Wednesday, April 13, 1988
Where are perestroika's protesters?

To date, only the Spartacist League (Bolshevik Tendency) has been alert to the true menace of Mikhail Gorbachev. The Tendency sponsored a seminar at the University of Toronto not long ago on ''Gorbachev's 'Reforms': A Marxist Critique,'' though those unable to attend could catch the gist of the discussion from its official slogan: ''Market socialism is antisocialist! ''

The exclamation point is critical. Aside from the Trotskyists, no one has sounded the alarm over perestroika. Oh sure, a few prunefaced old naysayers on the right mutter he won't get away with it. The nomenklatura will dig in against any assault on their privilege. Old-line Brezhnev bunkies in the Kremlin are furiously plotting to unseat him. Moscow is already said to be on a coup watch.

Others think Gorbachev himself doesn't mean a word he says, that the reforms are cosmetic. They point out that the Soviet leader remains a Leninist, perhaps of 1920s New Economic Plan vintage, but a Leninist for all that. The ultimate goal remains the same: world domination, under a one-party Communist state. No less a statesman than Richard Nixon warned last weekend that Gorbachev would lie and cheat in his lust for power. Goodness.

Face value

Perhaps, as Nixon once described another statesman, Gorbachev will indeed turn out to be ''devious, in the best sense of that word.'' But we cannot count on that; it is best to take him at face value. Which raises this puzzling and disturbing question: why has there been no criticism of perestroika itself, on its own terms? Has the left been asleep? If the same market-oriented policies and ideas that Gorbachev and his followers have advanced were touted by any politician in the West, they would be denounced in the most violent language possible. In Canada, they simply would not be heard. Yet the non-Spartacist left has given Gorbachev a free ride.

A few examples, randomly drawn, should prove the point. What, to start with, is an economy for? To produce, right? To create jobs. Everyone knows that. But Gorbachev seems to think the point of economic activity is actually consumption. Listen to this, from a draft Soviet economic reform law, reprinted in Pravda: ''The demands of the consumer are obligatory for the enterprise, and their full and timely satisfaction are the highest ideal and the norm for the action of each work collective.''

Who does this sound like?
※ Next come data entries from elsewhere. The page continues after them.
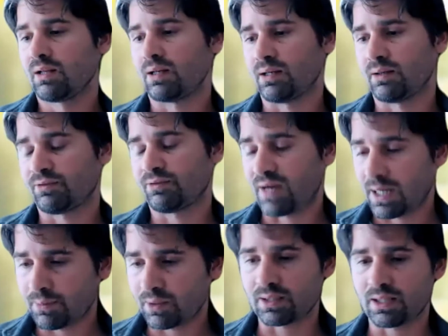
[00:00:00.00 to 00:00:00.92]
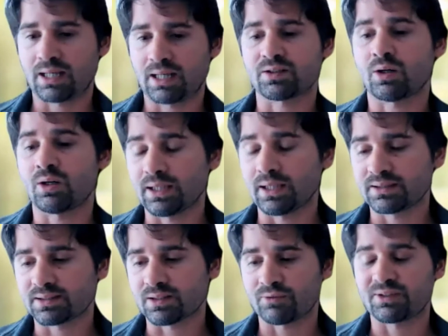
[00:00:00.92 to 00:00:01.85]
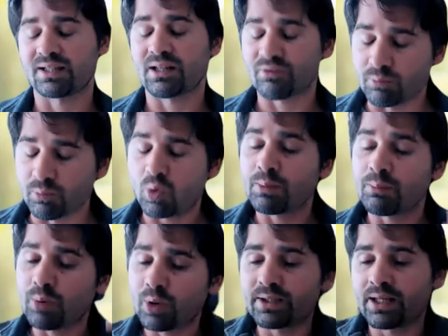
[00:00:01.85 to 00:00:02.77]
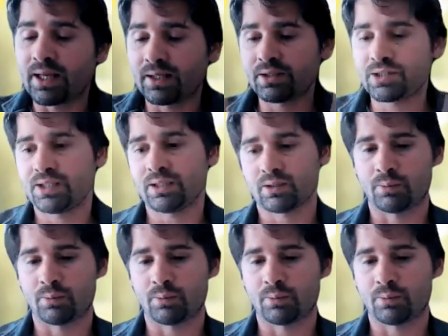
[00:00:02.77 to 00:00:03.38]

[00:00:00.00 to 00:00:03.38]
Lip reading: fiberglass, all that stuff that have more embodied energy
Why, Adam Smith, whose tie adorns half the necks in Washington: ''Consumption is the sole end and purpose of all production, and the interest of the producer ought to be attended to only so far as it may be necessary for promoting that of the consumer.''

The interests of producers failing the ''full and timely satisfaction'' test will henceforth explicitly not be attended to. The new enterprise law, effective Jan. 1, forces each outfit to pay its own way. Many will go under, merely because they are producing a good nobody wants at a price no one will pay. Profit has become a social obligation. What about regional development? What about essential strategic industries? What about job creation?

Or take wages. Here is the Soviet news agency Tass explaining the wage reforms introduced last year: ''The aim is to . . . create a direct dependence between the amount and quality of work and pay, and to make the growth of pay dependent on the increase of labor productivity.'' This is needed, writes economist Tamara Zaslavkaya in the Party monthly Kommunist, to provide ''incentives.''

Wages based strictly on productivity? Incentives? Who are these guys, supply- siders? What about fundamental notions of fairness? What about skill, effort, responsibility and working conditions? What about Pay Equity?
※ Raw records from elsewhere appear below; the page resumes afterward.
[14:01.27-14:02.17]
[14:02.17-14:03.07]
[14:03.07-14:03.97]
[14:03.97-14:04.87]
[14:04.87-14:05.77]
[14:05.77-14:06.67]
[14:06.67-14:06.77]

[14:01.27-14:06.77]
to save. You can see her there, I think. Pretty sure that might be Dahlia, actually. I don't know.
Indeed, what about workers' rights in general? Factories in the Soviet Union have been allowed, even encouraged to cut wages - not wage increases, wages - in recent months. That's for the lucky ones. Pravda reports Gorbachev plans to lay off 16 million workers by the year 2000 - the equivalent of 1.4 million jobs in Canada, or almost twice the number Shirley Carr predicts free trade will destroy in the same period.

TWO-TIER SYSTEM

Many others are being pushed out into the private sector, because, as Ivan Gladky, chairman of the State Committee for Labor & Social Issues notes, the state ''has not been meeting consumer demand for goods and services fully.'' There's that word again: consumer. To add deregulation's insult to privatization's injury, the new enterprises will be allowed to charge whatever price the market will bear. What does Carr think of that? We don't know.

Well, at least the state will continue to provide essential social services, on the basis of universal accessibility. Not in health care. Abel Aganbegyan, Gorbachev's senior economic adviser, envisages a two-tier system, offering ''supplementary'' care to those who can afford to pay more. What? Have these people never read the Canada Health Act? ''There is a socialist norm, and there is consumption above the norm,'' Aganbegyan blithely replies.

It's time the left spoke up. If someone doesn't stop this Rambo, dog-eat-dog ideology now, who knows where it might spread.